---------- Information shown ----------

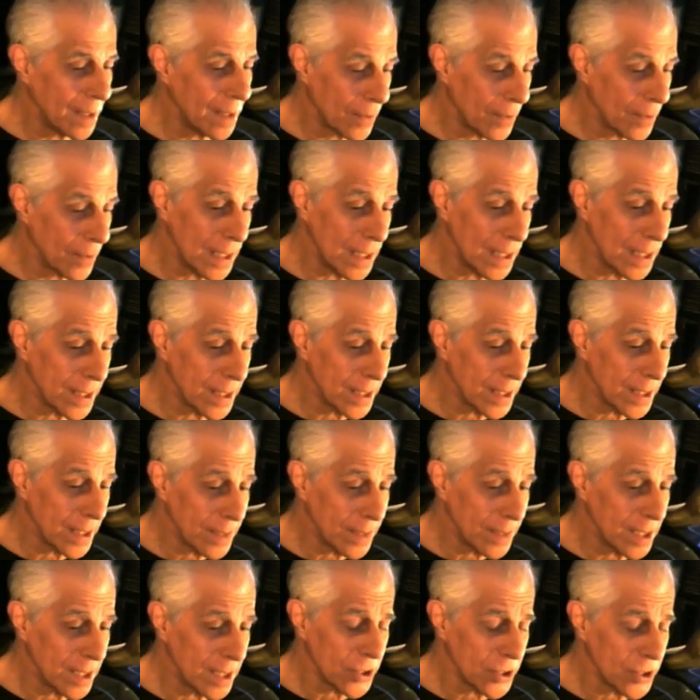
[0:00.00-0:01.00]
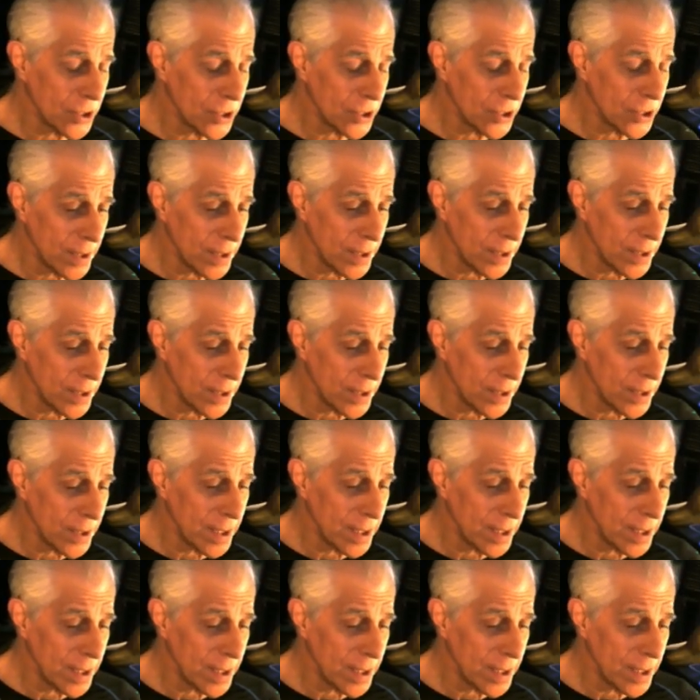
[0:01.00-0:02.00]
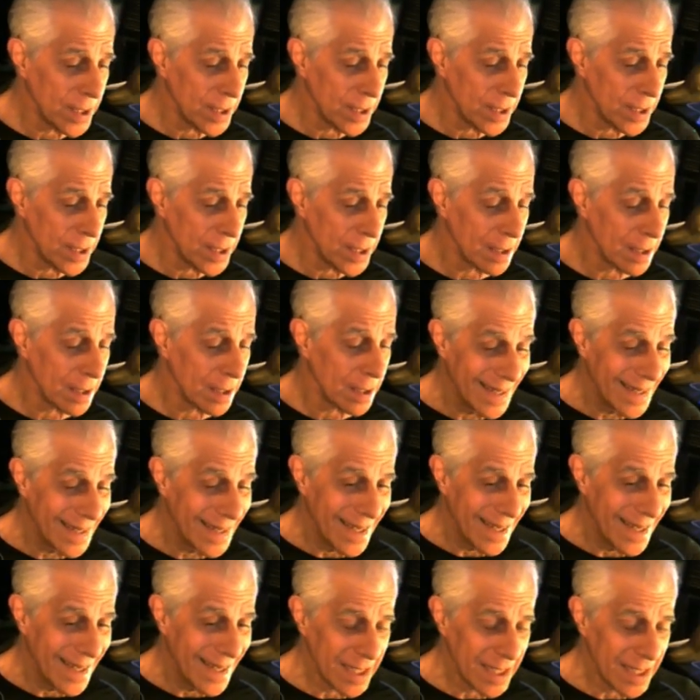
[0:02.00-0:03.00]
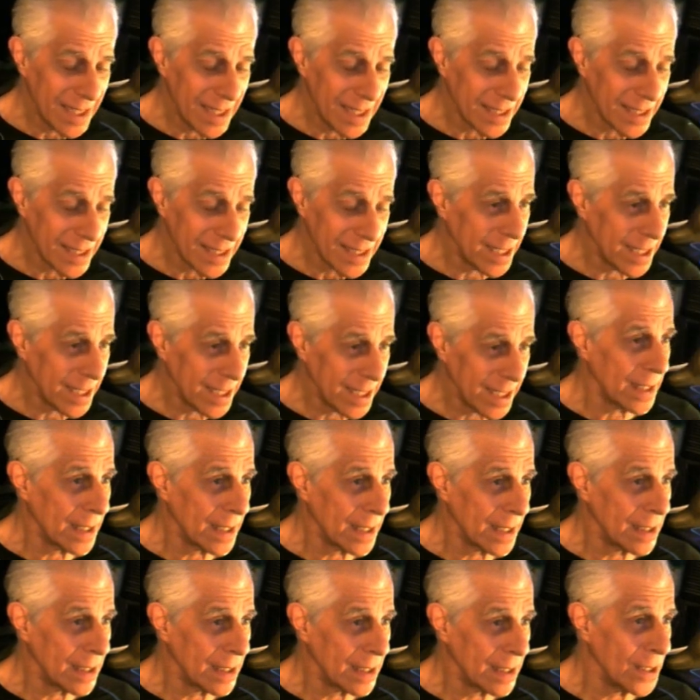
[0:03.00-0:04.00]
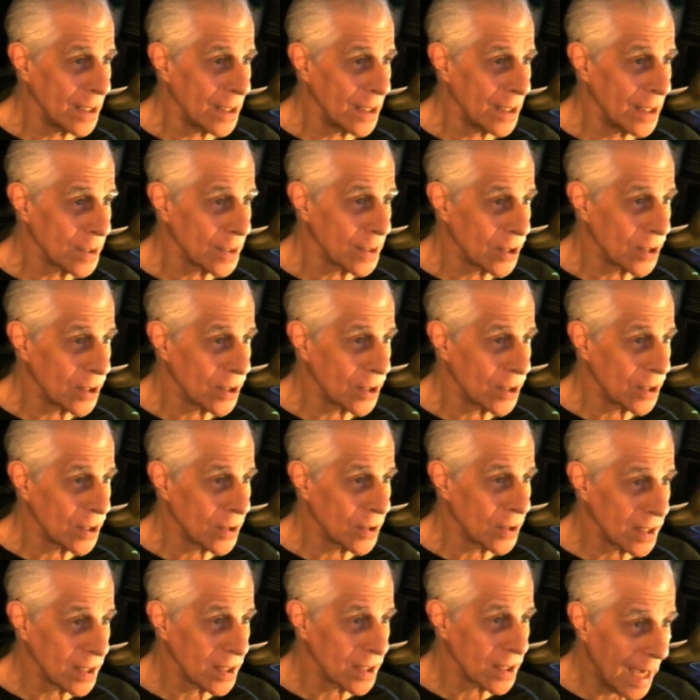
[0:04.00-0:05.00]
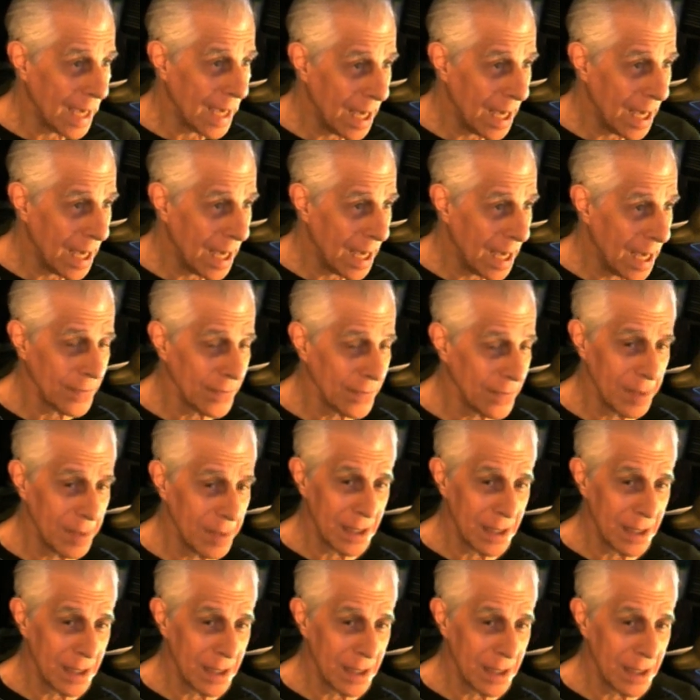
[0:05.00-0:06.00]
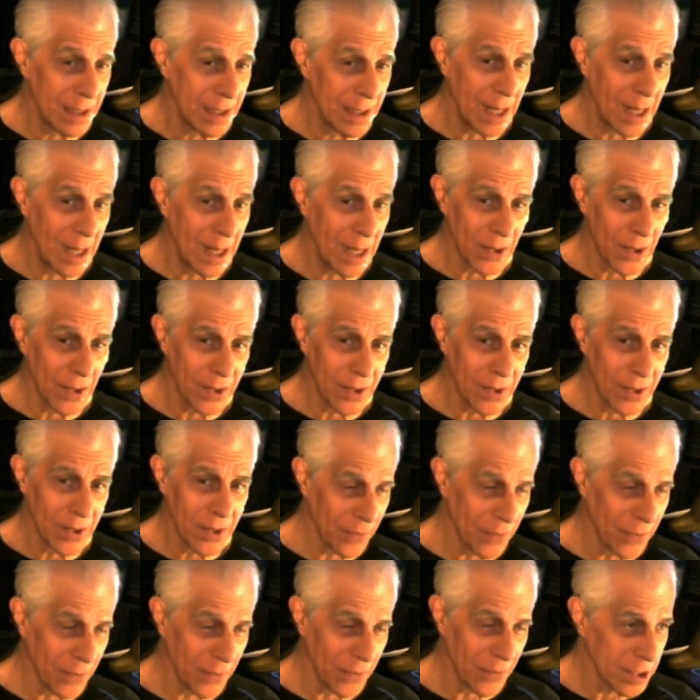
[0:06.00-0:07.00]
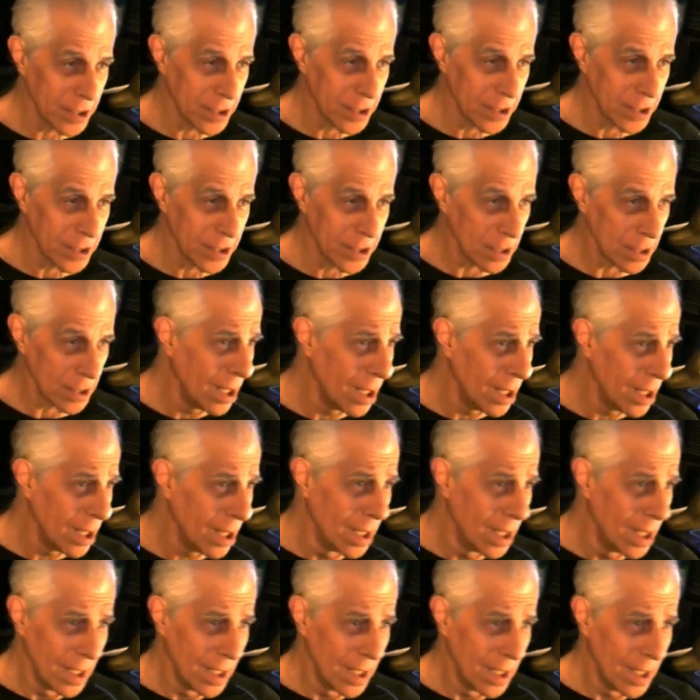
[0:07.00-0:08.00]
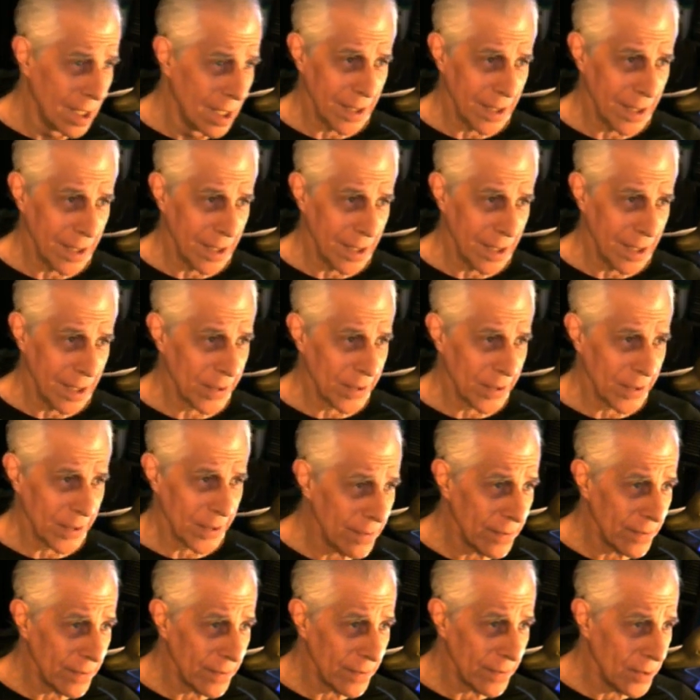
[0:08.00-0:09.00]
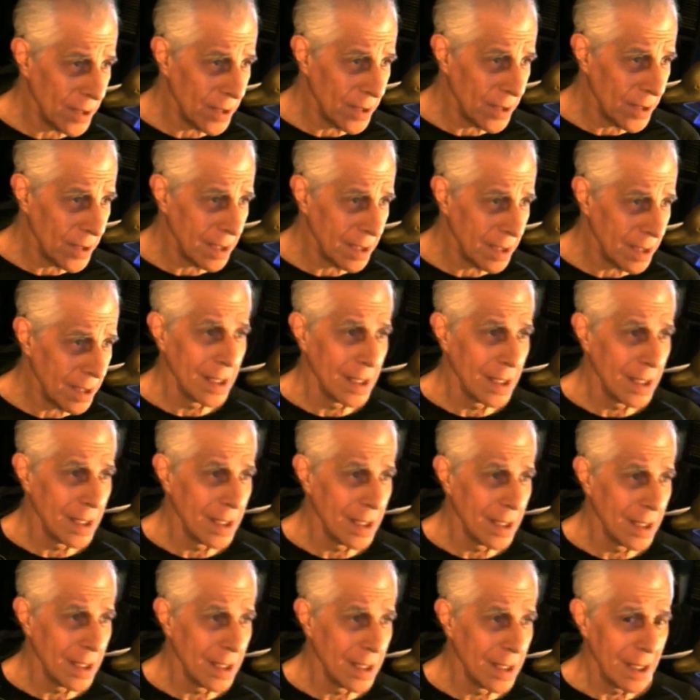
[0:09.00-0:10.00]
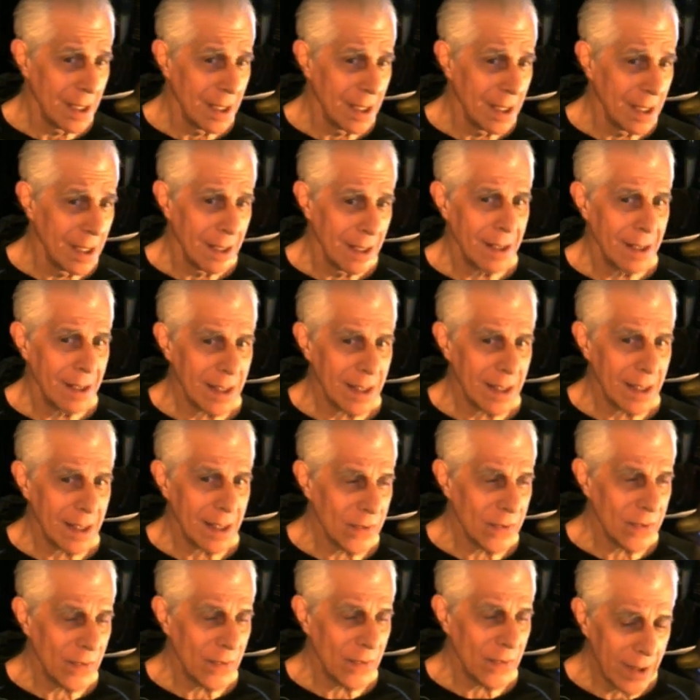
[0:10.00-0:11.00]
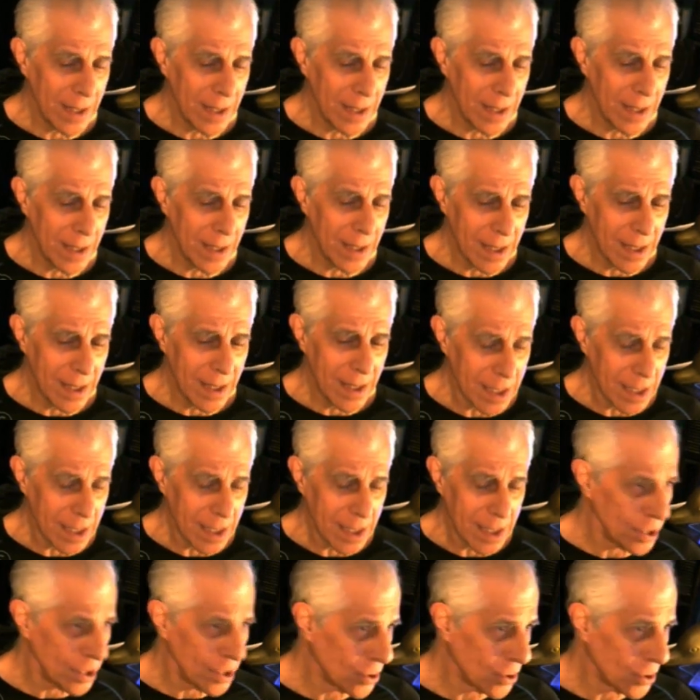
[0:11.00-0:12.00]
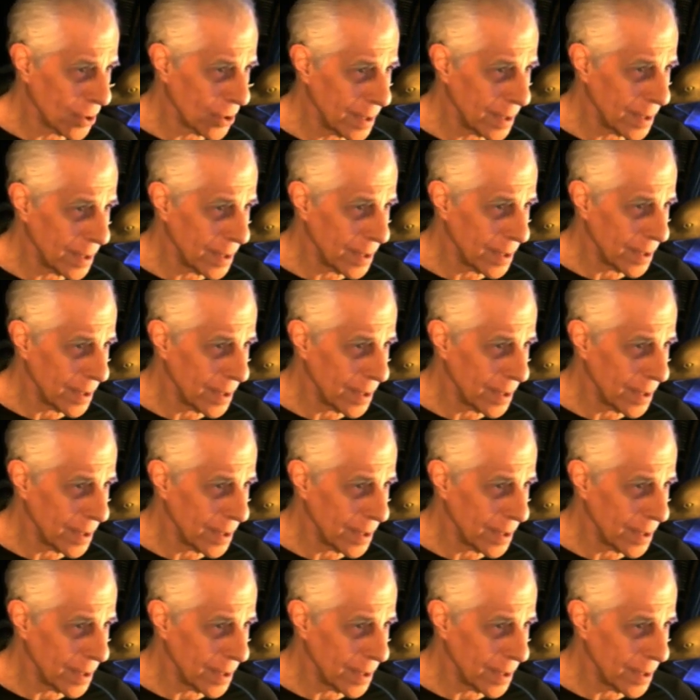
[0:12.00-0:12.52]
Well, he issued a kind of scaredy cat announcement to his staff about how they're going to enforce the law, not be afraid of anyone. But it was very conciliatory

----------

- **Brief**
Starting at the line that contains "[0:09.00-0:10.00]", please write out each line through the last line of the data, both ends included, and keep pictures out of the copy.

- **Expected answer**
[0:09.00-0:10.00]
[0:10.00-0:11.00]
[0:11.00-0:12.00]
[0:12.00-0:12.52]
Well, he issued a kind of scaredy cat announcement to his staff about how they're going to enforce the law, not be afraid of anyone. But it was very conciliatory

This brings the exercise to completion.